Data excerpts:
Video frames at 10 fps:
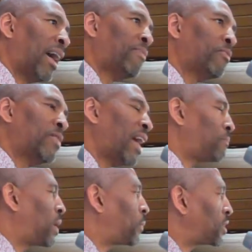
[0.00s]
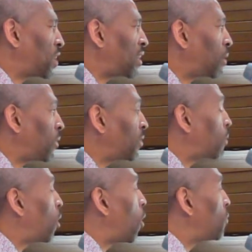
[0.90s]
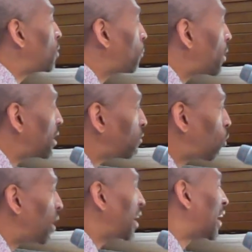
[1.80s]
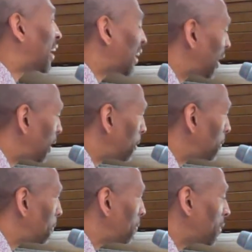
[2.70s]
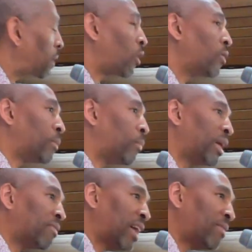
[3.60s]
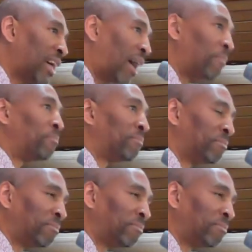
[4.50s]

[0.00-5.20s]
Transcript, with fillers: I, we've had people to say they were, they were on the brink of quitting. They were on the brink of giving up.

→ About this task
An exact copy of every line above is needed, without the images.

→ Answer
Video frames at 10 fps:
[0.00s]
[0.90s]
[1.80s]
[2.70s]
[3.60s]
[4.50s]

[0.00-5.20s]
Transcript, with fillers: I, we've had people to say they were, they were on the brink of quitting. They were on the brink of giving up.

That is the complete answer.